=== Task instructions ===
Reproduce verbatim all of the data given below, but do not carry over the images.

-- Data for the task follows --

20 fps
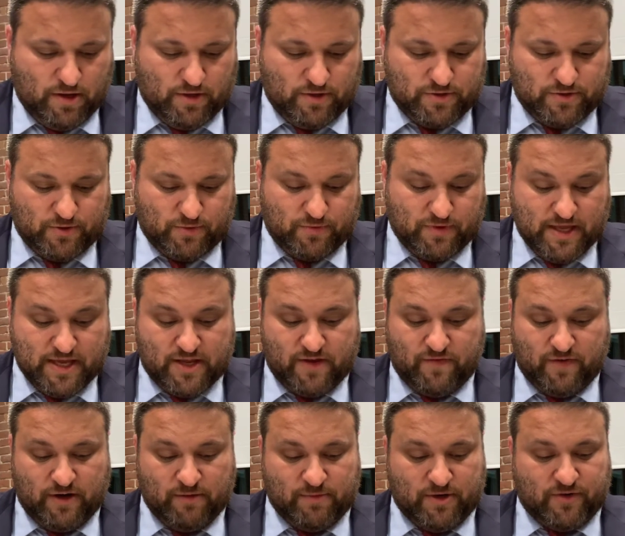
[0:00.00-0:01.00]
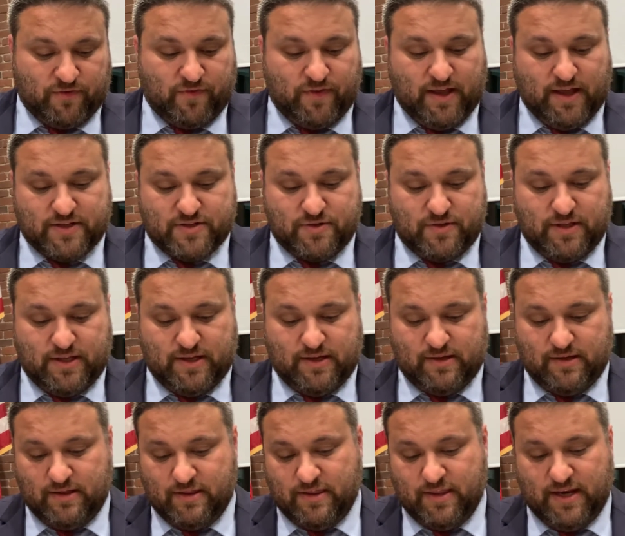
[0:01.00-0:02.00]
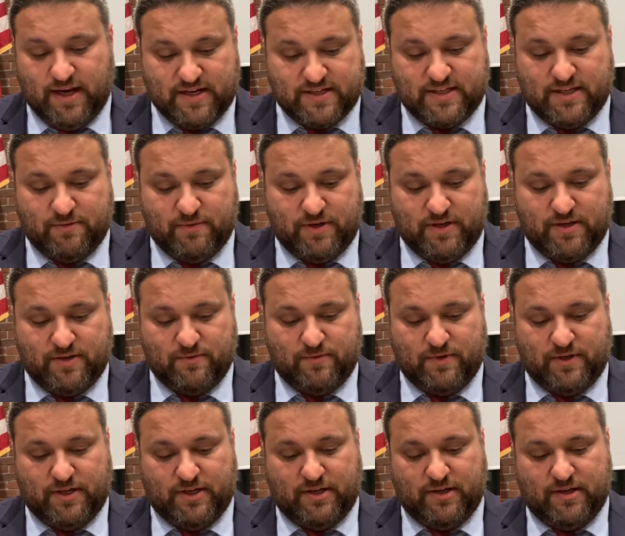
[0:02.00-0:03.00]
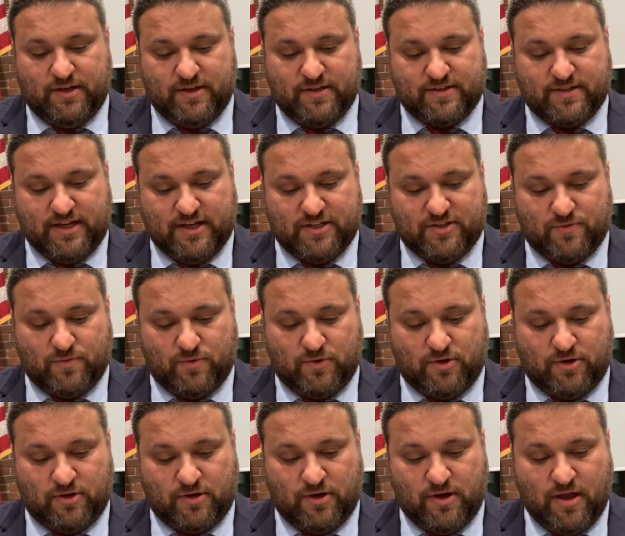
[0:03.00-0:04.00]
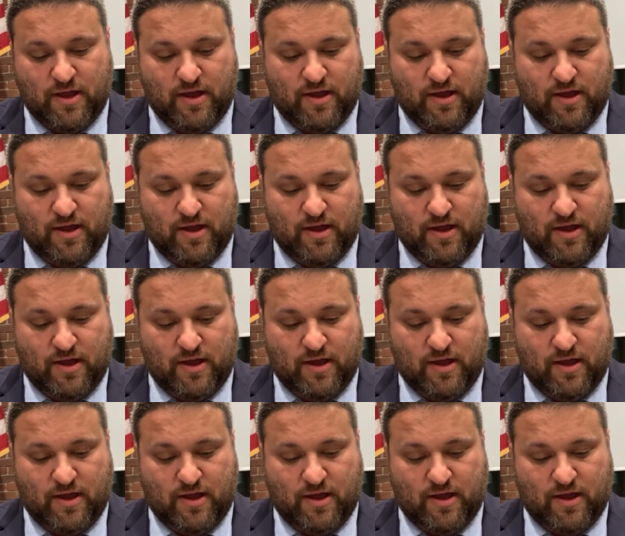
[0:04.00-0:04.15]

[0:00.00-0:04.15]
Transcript: So thank you very much for that. So the next thing we discussed were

-- Data for the task concluded --

=== Answer for the task ===
20 fps
[0:00.00-0:01.00]
[0:01.00-0:02.00]
[0:02.00-0:03.00]
[0:03.00-0:04.00]
[0:04.00-0:04.15]

[0:00.00-0:04.15]
Transcript: So thank you very much for that. So the next thing we discussed were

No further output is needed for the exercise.